Starting at the line that contains "[601.56-602.56s]", write out every line through the last one in the records below, word for word. Leave out any pictures.

•••

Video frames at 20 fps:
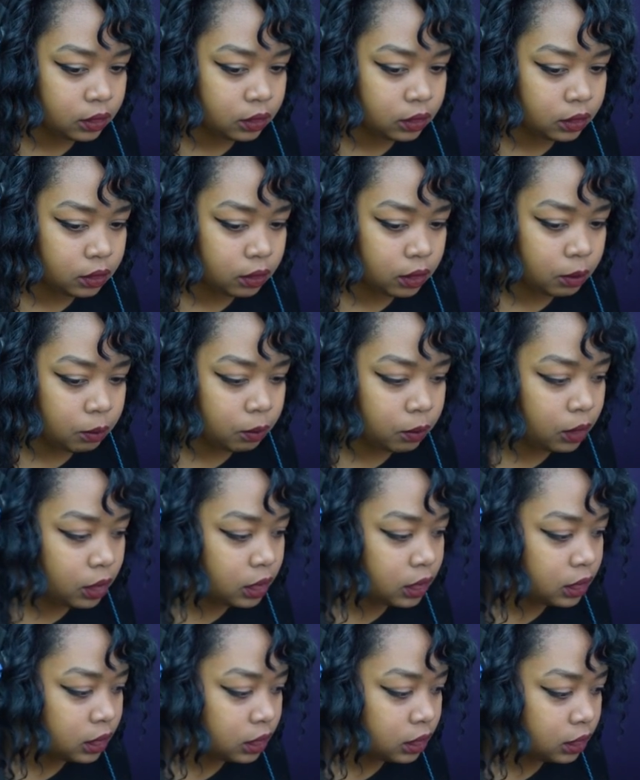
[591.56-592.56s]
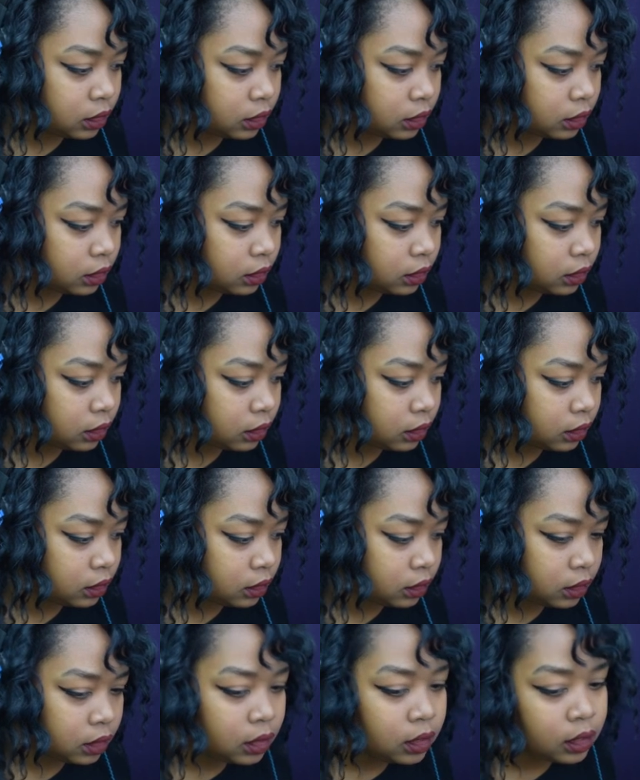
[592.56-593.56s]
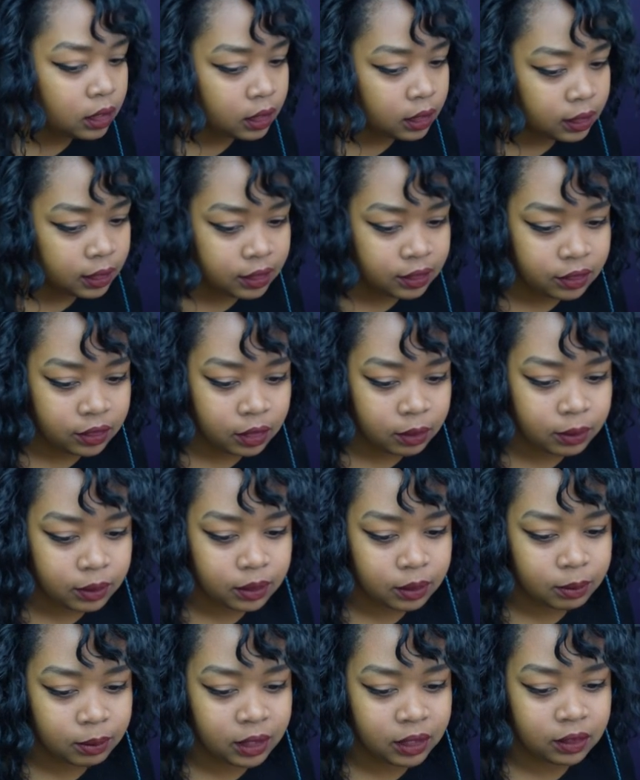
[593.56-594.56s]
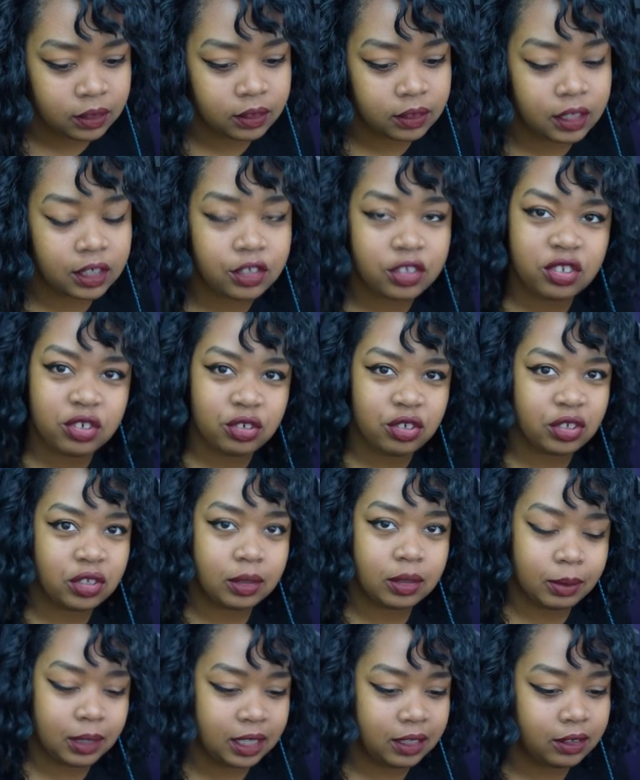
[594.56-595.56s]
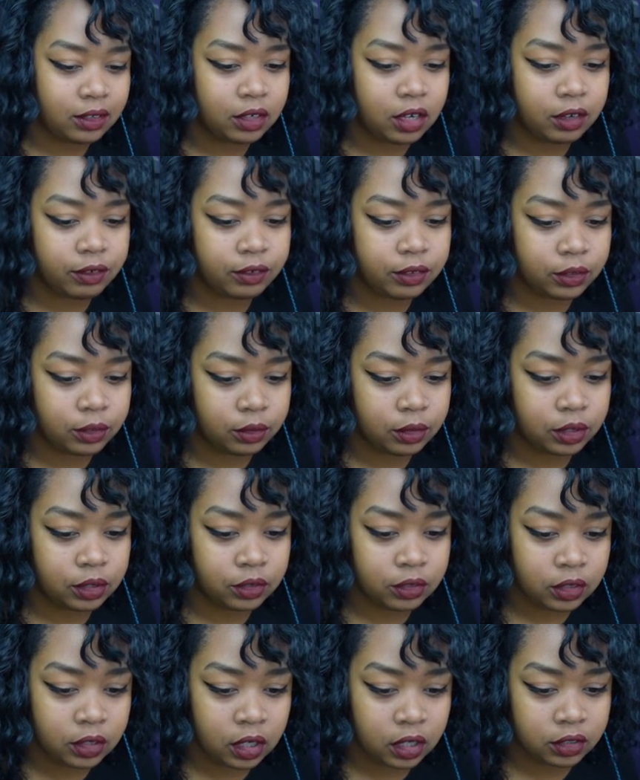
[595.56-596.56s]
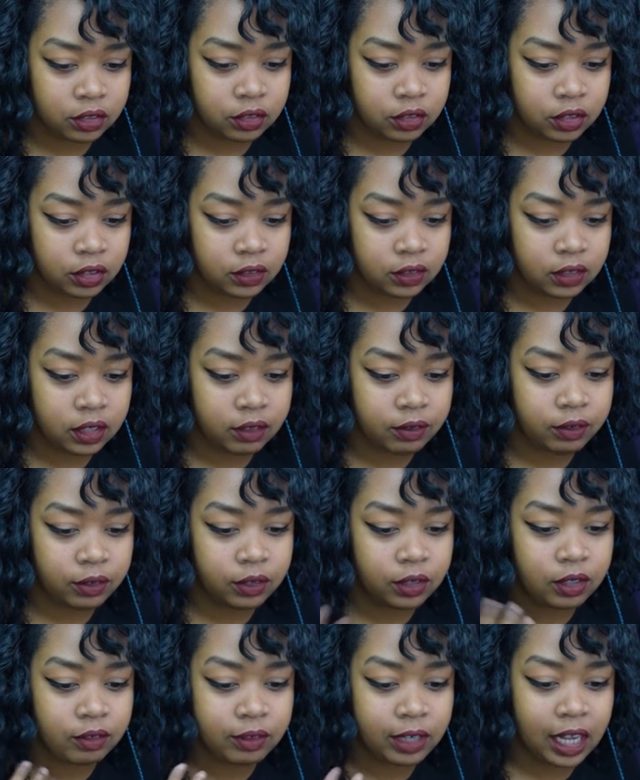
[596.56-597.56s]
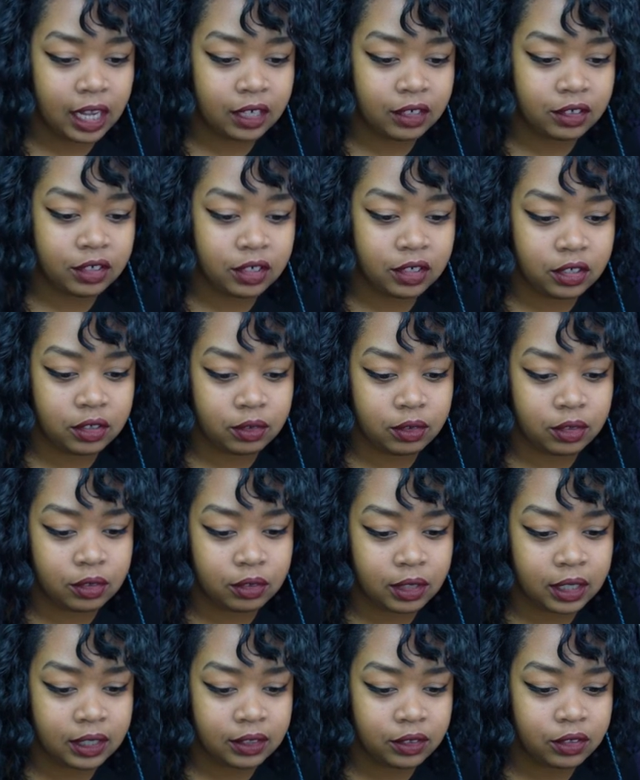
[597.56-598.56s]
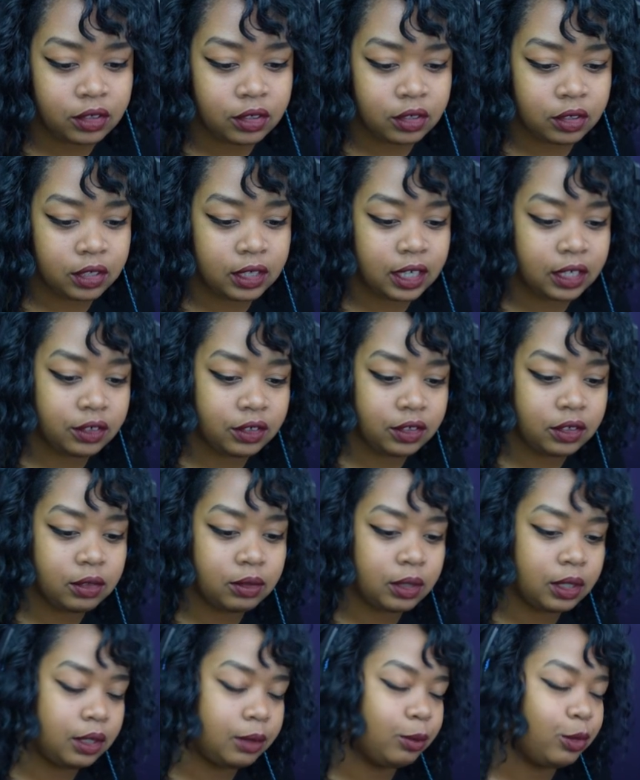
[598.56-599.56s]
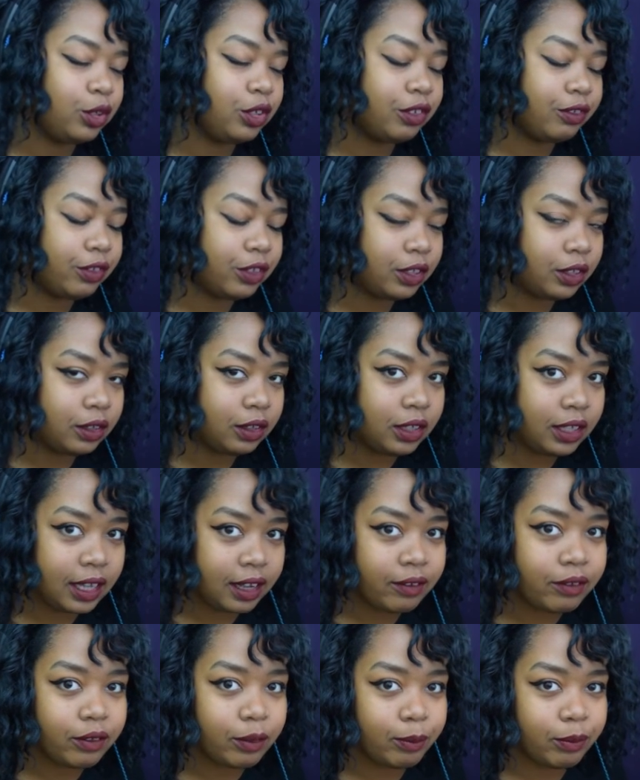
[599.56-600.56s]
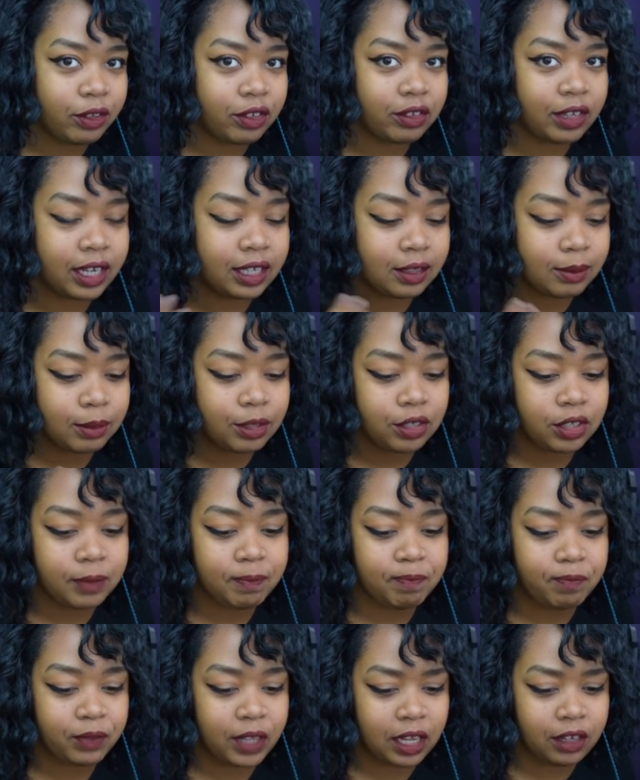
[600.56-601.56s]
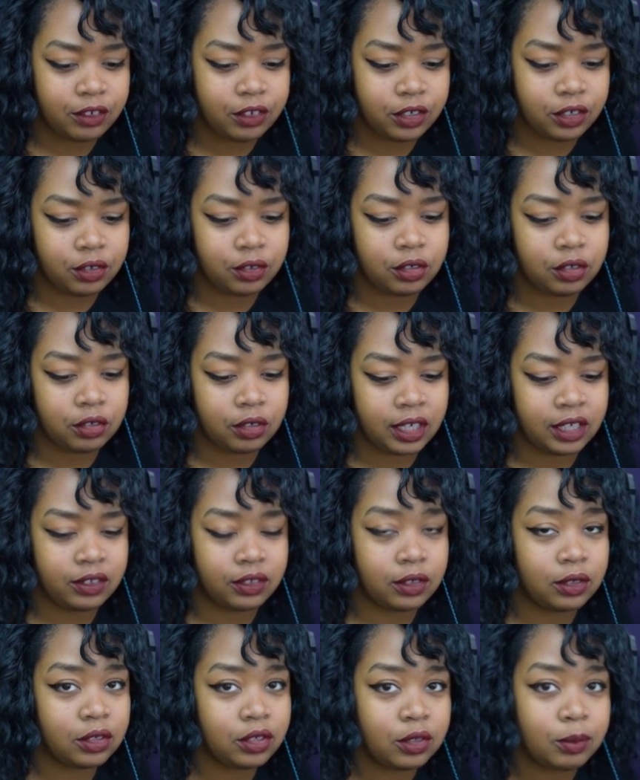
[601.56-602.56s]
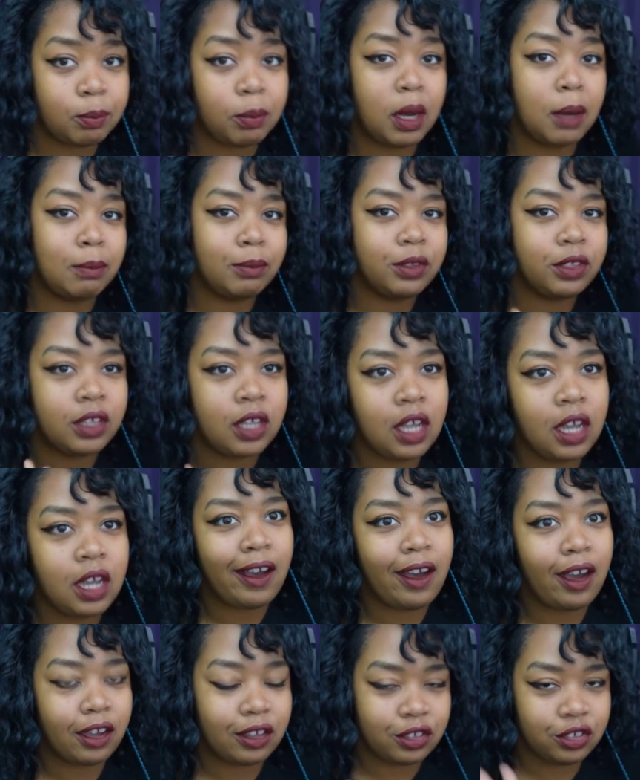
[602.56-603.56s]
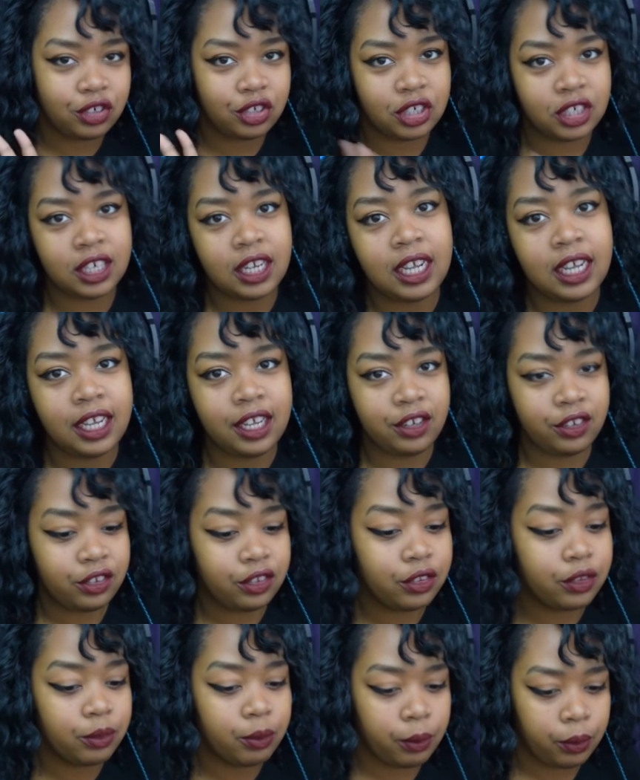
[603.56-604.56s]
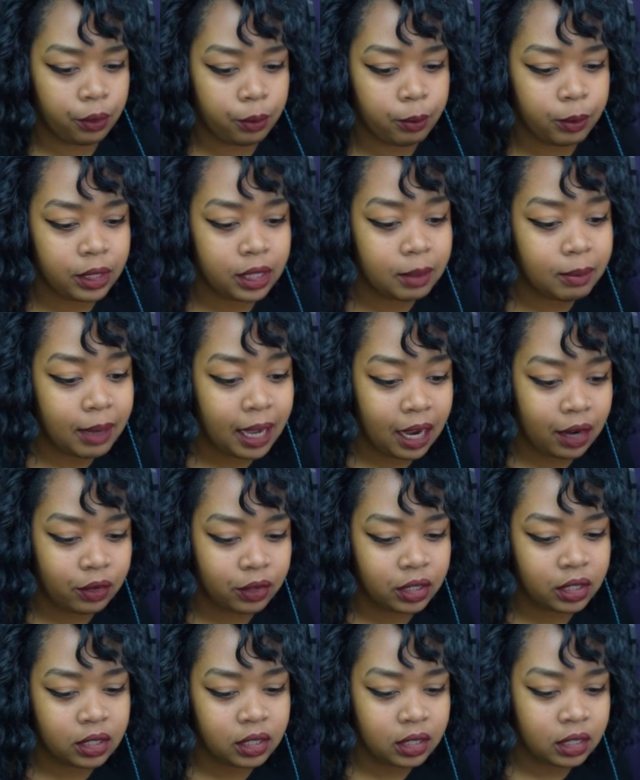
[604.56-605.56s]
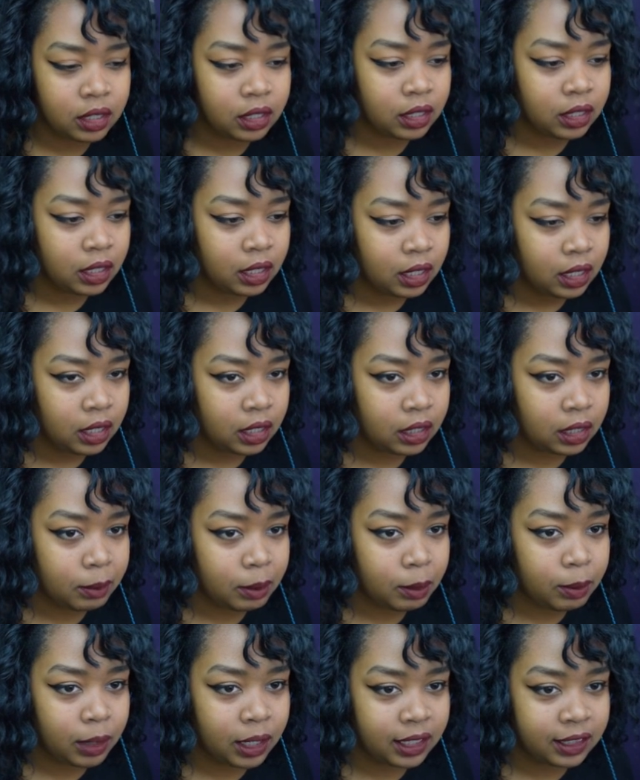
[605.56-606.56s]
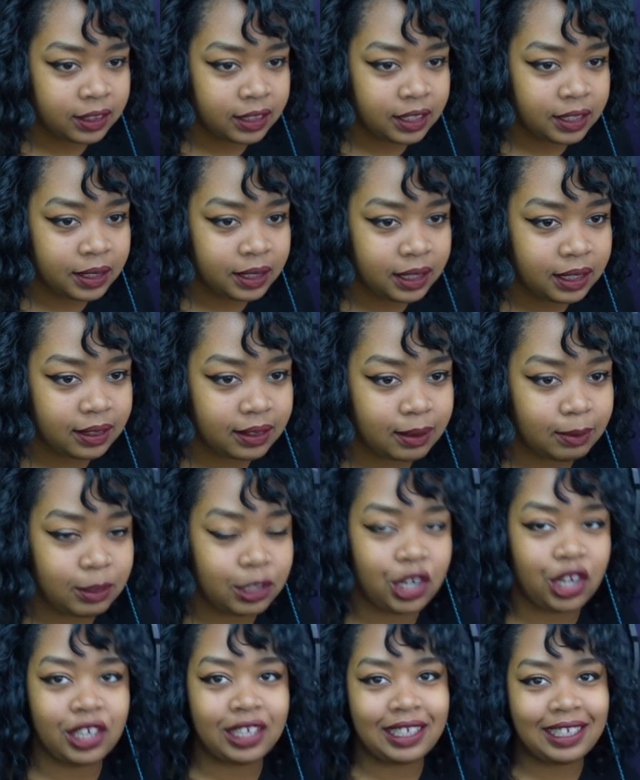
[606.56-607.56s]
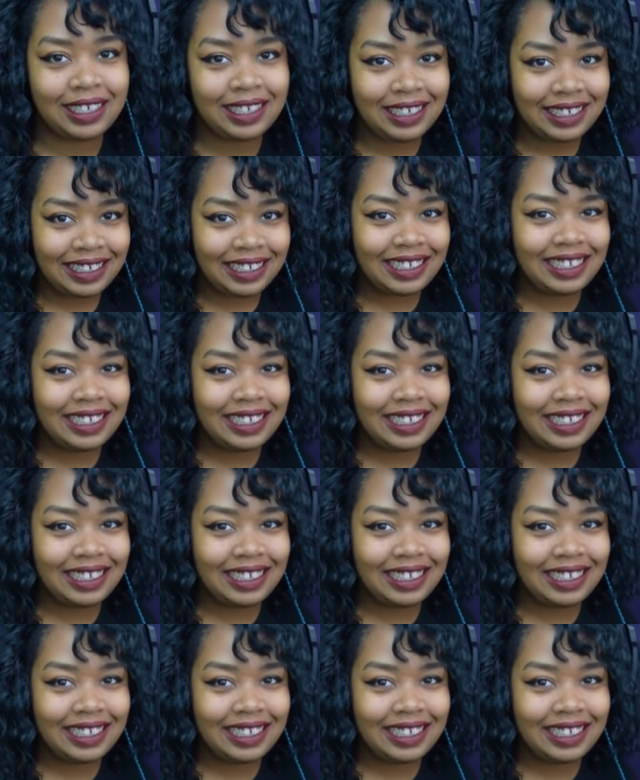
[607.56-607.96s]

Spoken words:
So I wanna, let's start with some basics. I just showed you the base stuff, so here's the oxygen stuff. So you can have an algae deodorizer or an algae terrarium, which you have to get from the science machine. Algae deodorizer just pumps oxygen into the room with the power. Let me pause it because I'm talking.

•••

◆ **Expected answer**:
[601.56-602.56s]
[602.56-603.56s]
[603.56-604.56s]
[604.56-605.56s]
[605.56-606.56s]
[606.56-607.56s]
[607.56-607.96s]

Spoken words:
So I wanna, let's start with some basics. I just showed you the base stuff, so here's the oxygen stuff. So you can have an algae deodorizer or an algae terrarium, which you have to get from the science machine. Algae deodorizer just pumps oxygen into the room with the power. Let me pause it because I'm talking.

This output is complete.